TASK: Copy each entry below unchanged; the images do not go in the copy.

DATA:
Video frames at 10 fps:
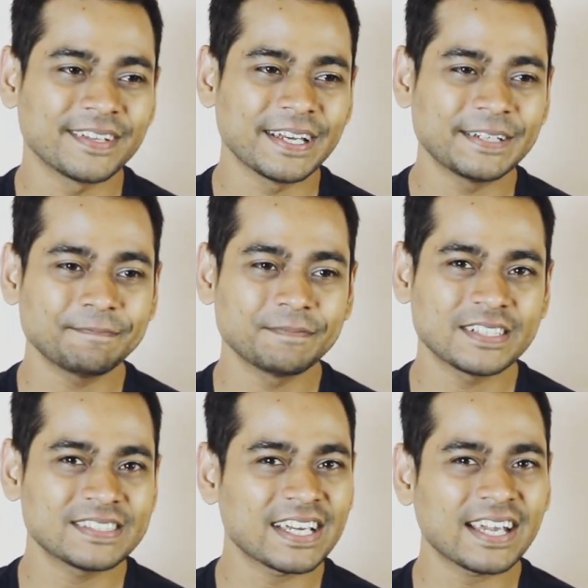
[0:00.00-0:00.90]
Yeah.
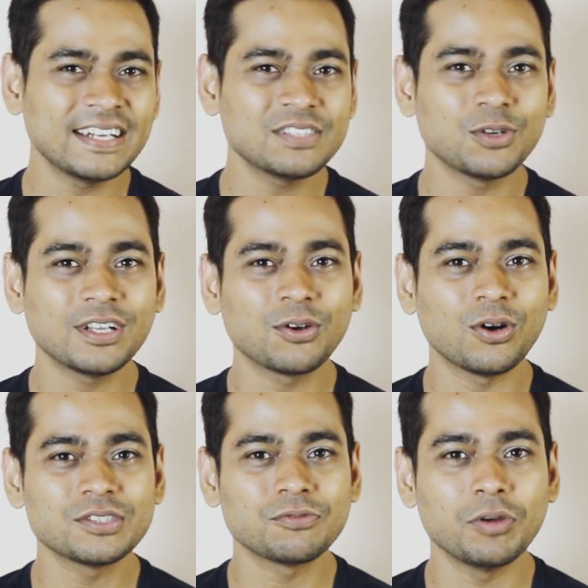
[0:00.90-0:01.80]
The second is what he
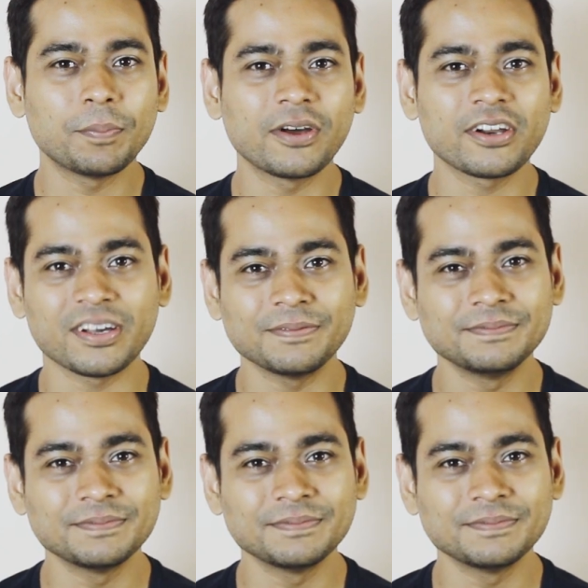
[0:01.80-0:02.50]
calls viparya.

EXPECTED ANSWER:
Video frames at 10 fps:
[0:00.00-0:00.90]
Yeah.
[0:00.90-0:01.80]
The second is what he
[0:01.80-0:02.50]
calls viparya.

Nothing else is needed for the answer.